Stable Diffusion, with its open-source approach, is a serious alternative to DALL-E 2 and Midjourney when it comes to generative AI for images. The new decentralized variant, GPT-JT, could succeed in doing the same for large language models by approaching the performance of GPT-3.
GPT-JT was developed by researchers from the Together community, including researchers from ETH Zurich and Stanford University.
A fork of GPT-J-6B
The language model builds on EleutherAI's six billion parameter GPT-J-6B and has been fine-tuned with 3.5 billion tokens. Instead of networking all computers via high-speed data centers, Together only had relatively slow connections with up to one gigabit/s available.

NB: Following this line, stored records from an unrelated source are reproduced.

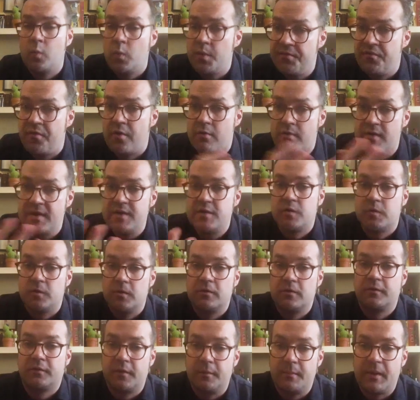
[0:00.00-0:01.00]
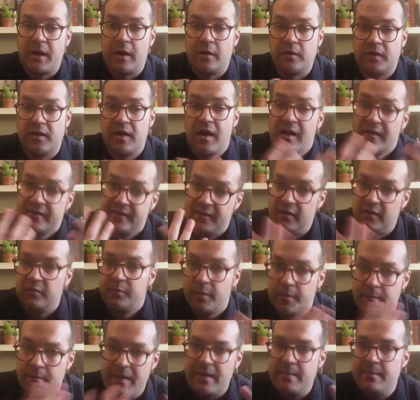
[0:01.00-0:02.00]
we've already talked about cocktails,
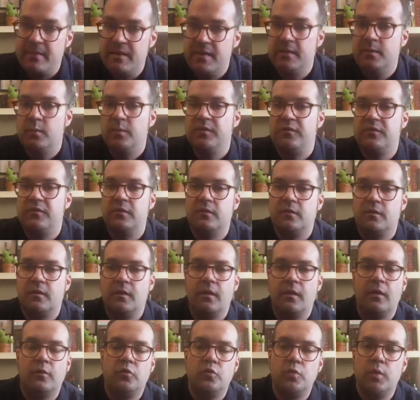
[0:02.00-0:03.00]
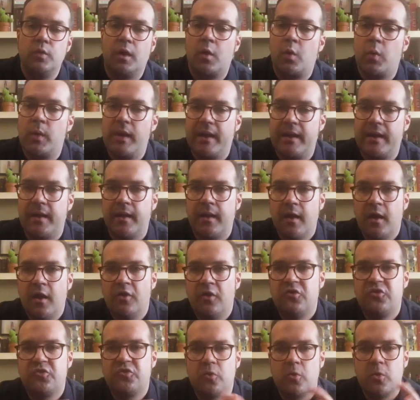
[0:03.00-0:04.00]
but maybe we should uh, do a quick,
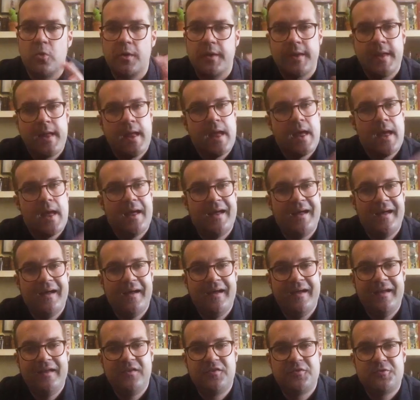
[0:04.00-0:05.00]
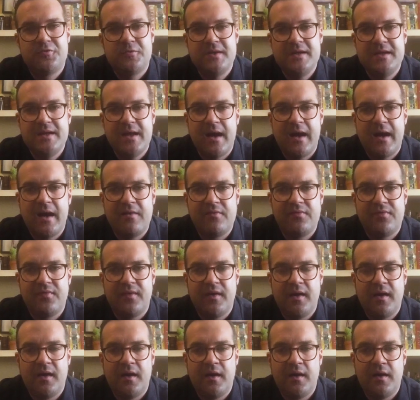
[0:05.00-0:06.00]
short uh, history of,
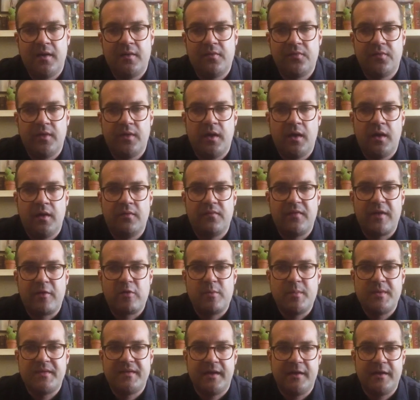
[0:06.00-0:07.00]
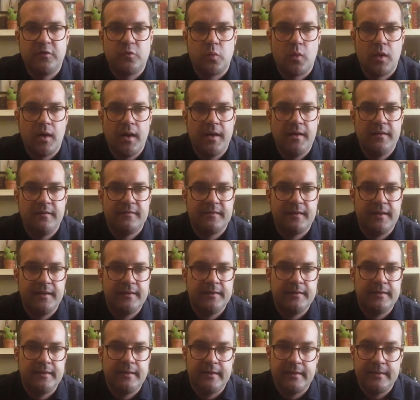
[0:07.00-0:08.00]
of, of aromatized wines
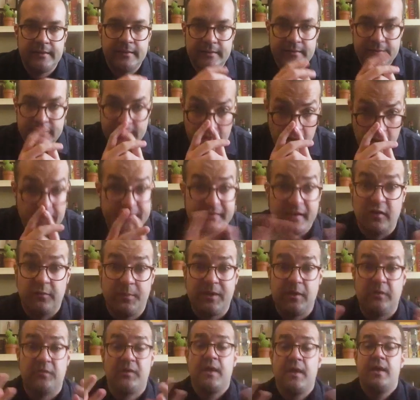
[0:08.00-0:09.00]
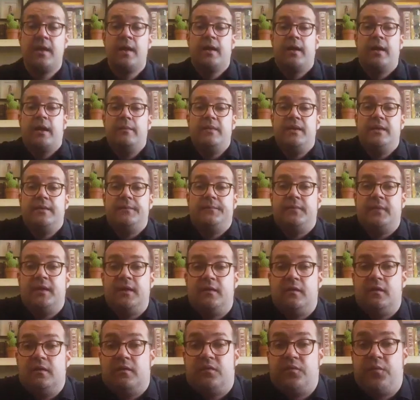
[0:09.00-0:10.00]
and, and cocktails. Because, I mean,
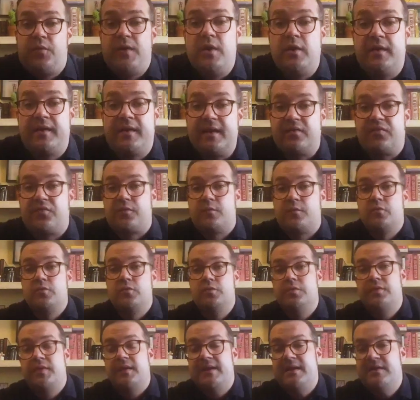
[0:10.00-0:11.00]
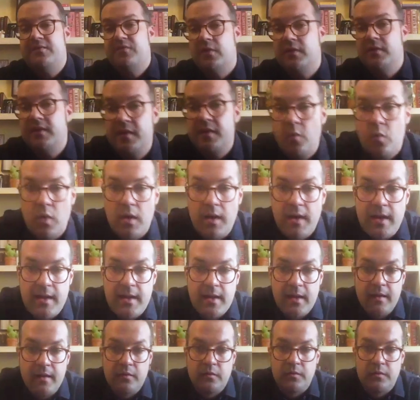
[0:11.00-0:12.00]
if we look at vermouth and even in a way
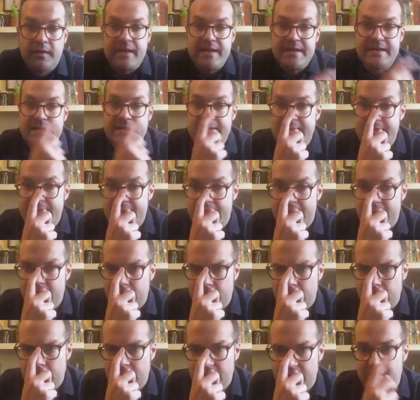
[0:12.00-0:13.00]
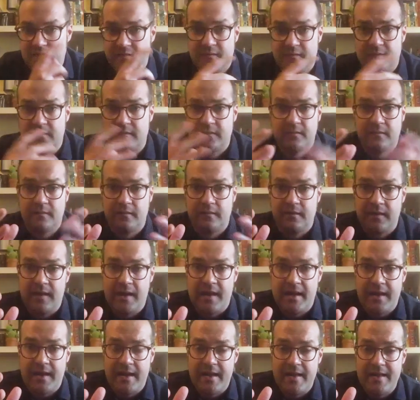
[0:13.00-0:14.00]
uh, to quinquinas, it's,
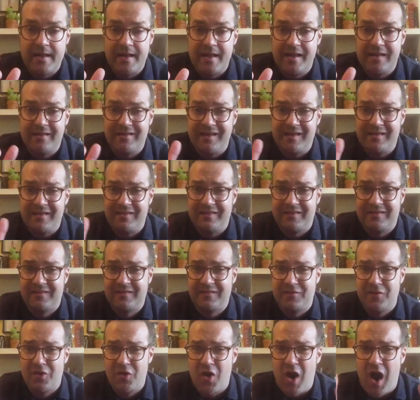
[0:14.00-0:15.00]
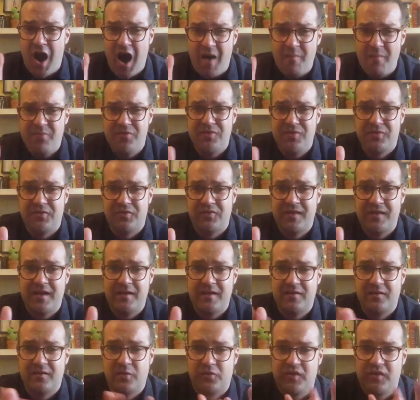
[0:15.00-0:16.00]
Uh, it, it's so obvious that
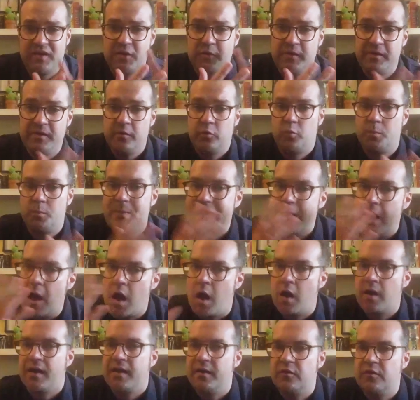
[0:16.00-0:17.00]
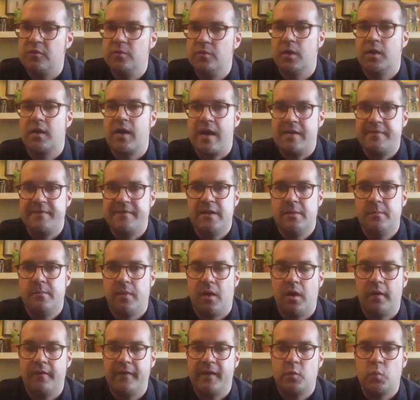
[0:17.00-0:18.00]
those ingredients belong into a cocktail
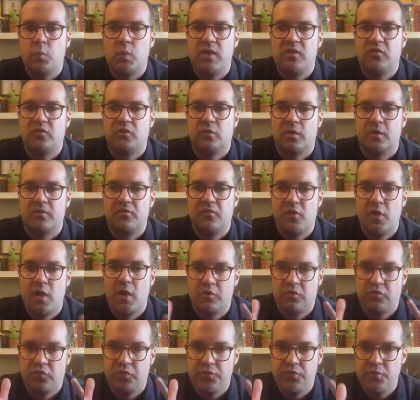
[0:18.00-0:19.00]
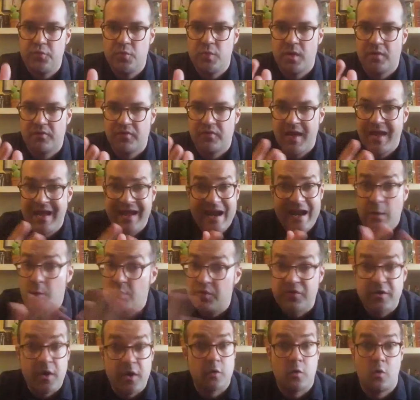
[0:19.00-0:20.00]
bar that we sort of lost view of. It
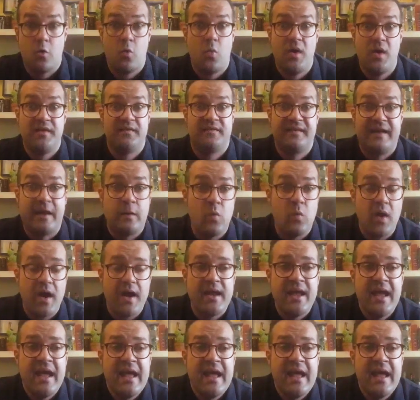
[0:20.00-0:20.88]
was not always that way.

With classical learning algorithms, each machine would generate 633 TB of data for communication, according to the researchers. Thanks to an optimizer and a strategy based on local training that randomly skips global communications, the GPT-JT team was able to reduce that demand to 12.7 TB.
Notably, and somewhat more importantly than the model itself, which represents a first step, we want to highlight the strength of open-source AI, where community projects can be improved incrementally and contributed back into open-source, resulting in public goods, and a value chain that everyone can benefit from.
GPT-JT can catch up with GPT-3 in classification
GPT-JT can keep up with other language models despite its training limitations. When it comes to classifying text, the open-source model ranks second in the RAFT Score, a method for the holistic evaluation of language models.
This result puts GPT-JT just behind OpenAI's InstructGPT "davinci V2", which has almost 30 times as many parameters with 175 billion. Similar large open-source models like BLOOM only appear in the second half of the ranking.
"Attack on the political economy of AI"
Jack Clark, author of the Import AI newsletter, calls GPT-JT an "attack on the political economy of AI." Until now, much of AI development has been driven by a few groups with access to large, centralized computer networks.
"GPT-JT suggests a radically different future – distributed collectives can instead pool computers over crappy internet links and train models together," Clark concludes.